Could you retype all of the records exactly, leaving out every picture?
(Beginning of THE DATA)
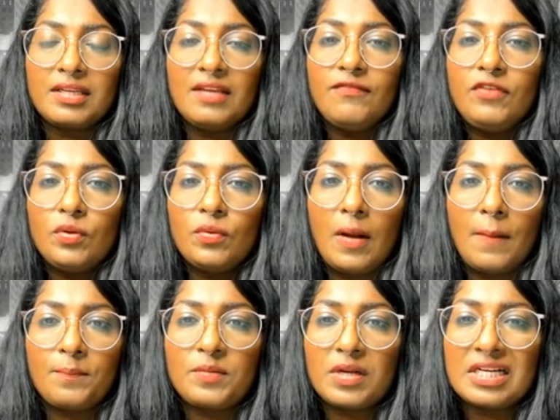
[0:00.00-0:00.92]
give you a
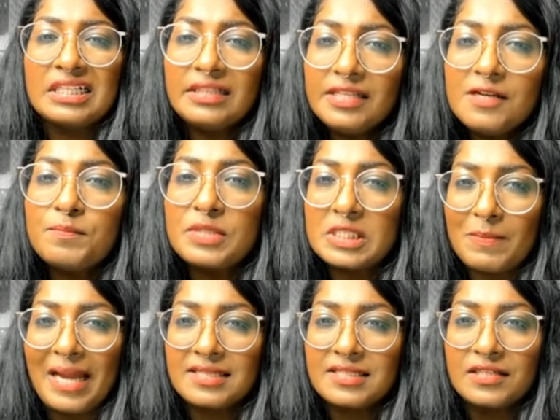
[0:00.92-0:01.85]
clear
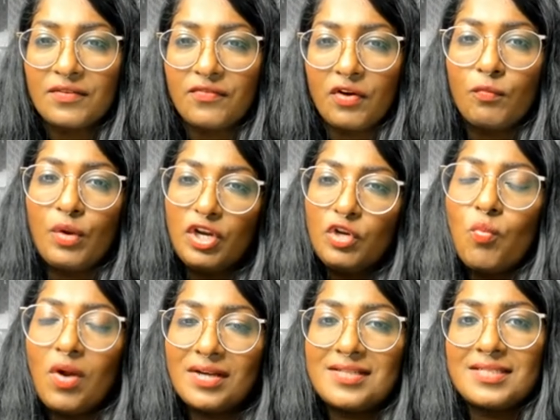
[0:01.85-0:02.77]
perspective of where you
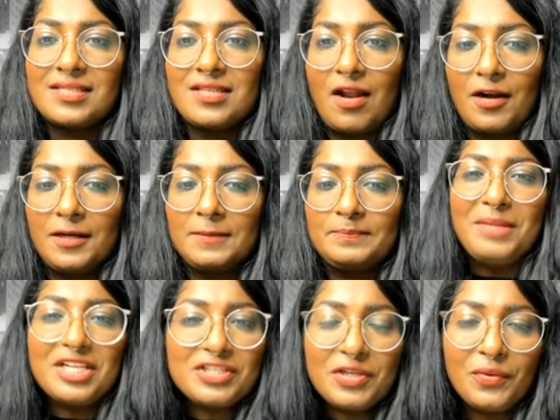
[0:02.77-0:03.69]
want to start.
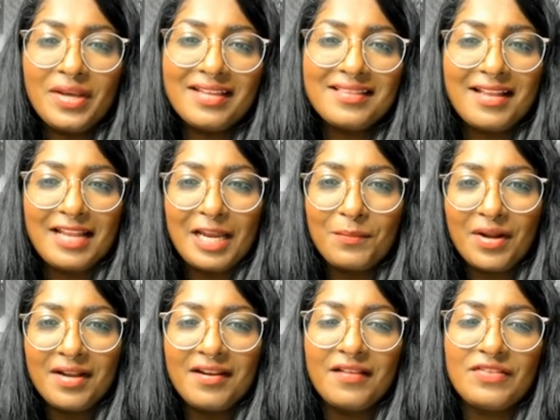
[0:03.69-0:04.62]
Make sure you hit that like
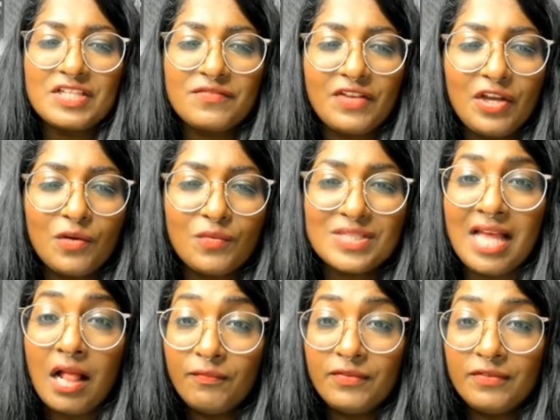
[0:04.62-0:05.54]
button if this video was
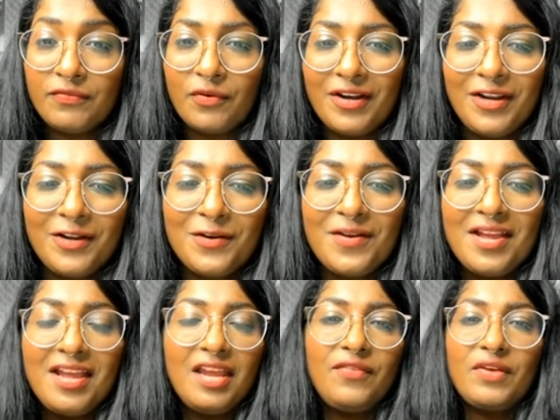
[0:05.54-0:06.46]
helpful for you.
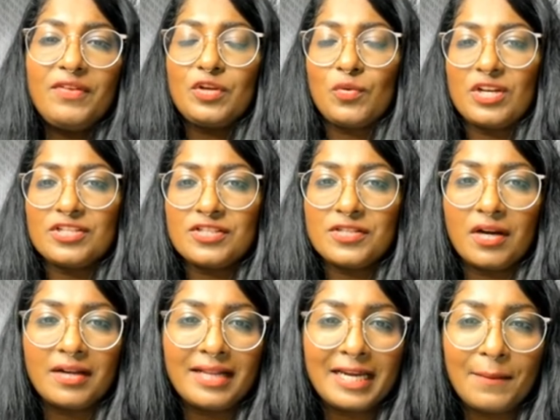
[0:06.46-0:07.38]
If you have any questions,
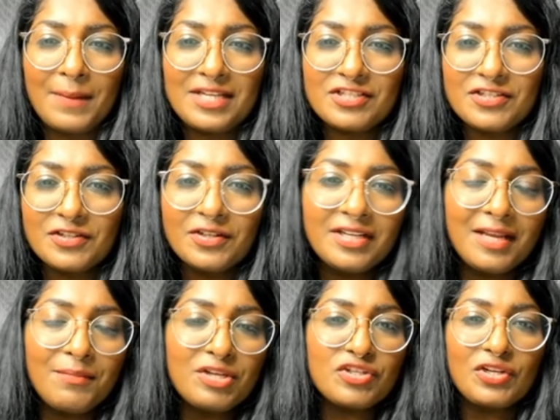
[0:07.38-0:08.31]
or like I mentioned
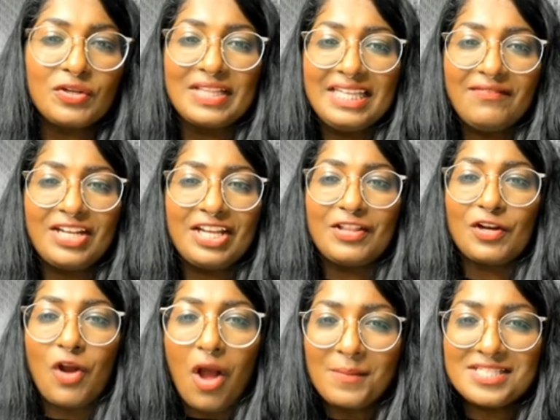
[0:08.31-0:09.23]
earlier, make sure you leave it in
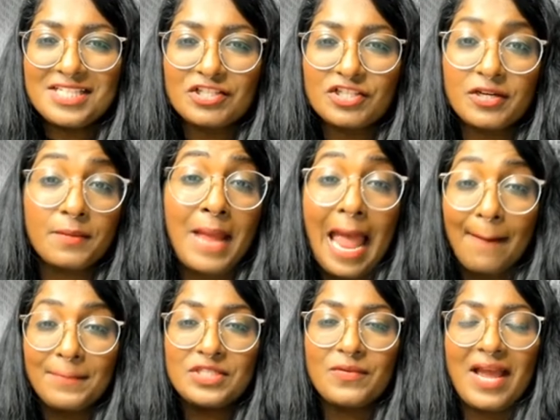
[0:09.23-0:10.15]
the comment section. I'm
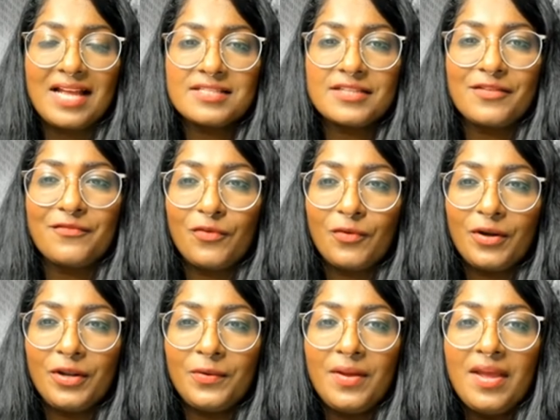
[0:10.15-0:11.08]
happy to answer them for
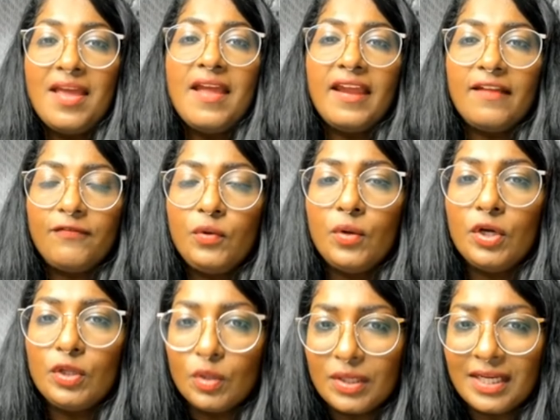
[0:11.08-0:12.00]
you. If you
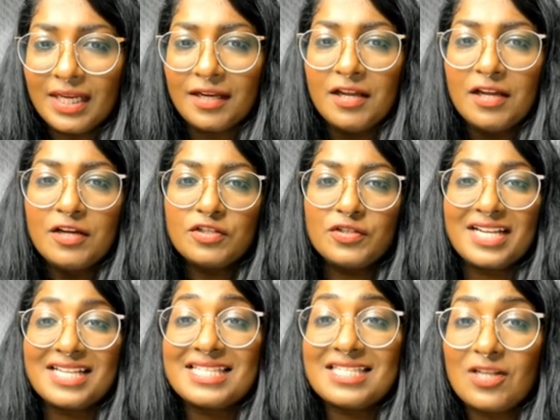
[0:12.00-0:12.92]
are looking to
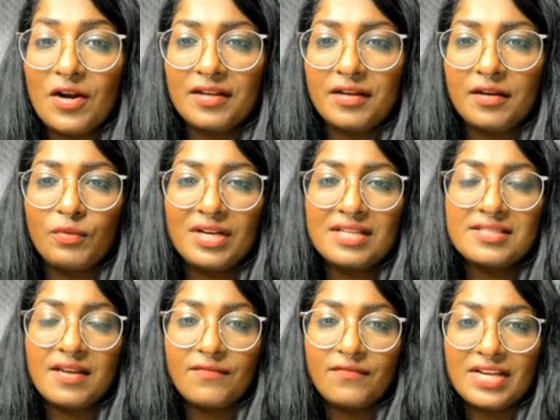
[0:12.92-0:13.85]
get started in real
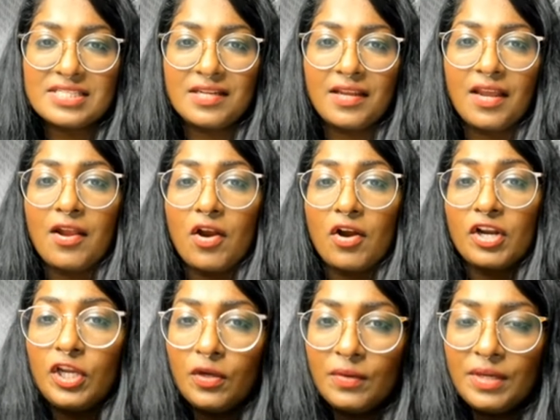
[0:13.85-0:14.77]
estate investing and are
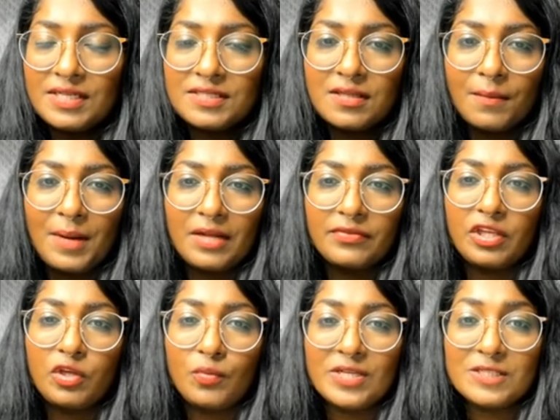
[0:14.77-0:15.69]
curious about
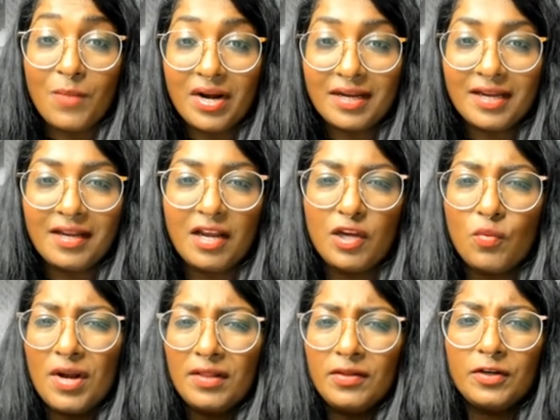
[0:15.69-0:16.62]
the US market and
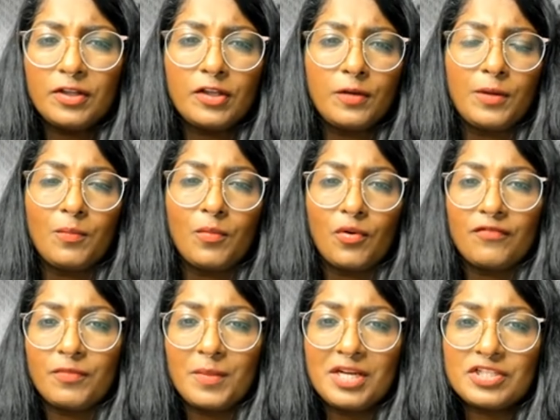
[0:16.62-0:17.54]
you want to learn a little bit more
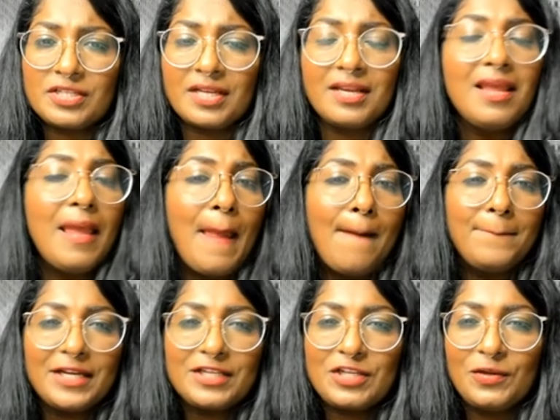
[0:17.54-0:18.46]
information,
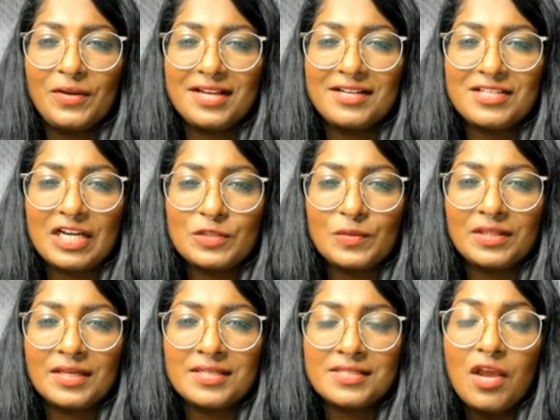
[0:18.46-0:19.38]
make sure you get in touch
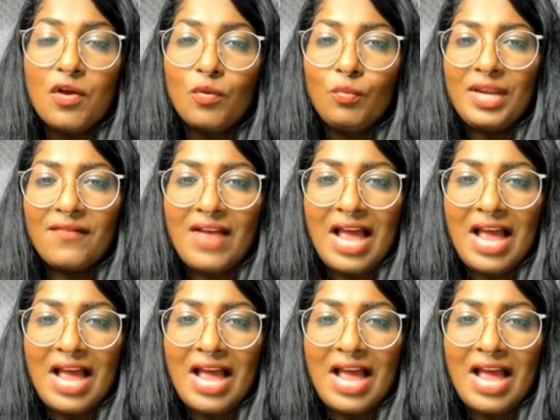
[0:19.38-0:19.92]
with us. We have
(End of THE DATA)
SOLUTION:
[0:00.00-0:00.92]
give you a
[0:00.92-0:01.85]
clear
[0:01.85-0:02.77]
perspective of where you
[0:02.77-0:03.69]
want to start.
[0:03.69-0:04.62]
Make sure you hit that like
[0:04.62-0:05.54]
button if this video was
[0:05.54-0:06.46]
helpful for you.
[0:06.46-0:07.38]
If you have any questions,
[0:07.38-0:08.31]
or like I mentioned
[0:08.31-0:09.23]
earlier, make sure you leave it in
[0:09.23-0:10.15]
the comment section. I'm
[0:10.15-0:11.08]
happy to answer them for
[0:11.08-0:12.00]
you. If you
[0:12.00-0:12.92]
are looking to
[0:12.92-0:13.85]
get started in real
[0:13.85-0:14.77]
estate investing and are
[0:14.77-0:15.69]
curious about
[0:15.69-0:16.62]
the US market and
[0:16.62-0:17.54]
you want to learn a little bit more
[0:17.54-0:18.46]
information,
[0:18.46-0:19.38]
make sure you get in touch
[0:19.38-0:19.92]
with us. We have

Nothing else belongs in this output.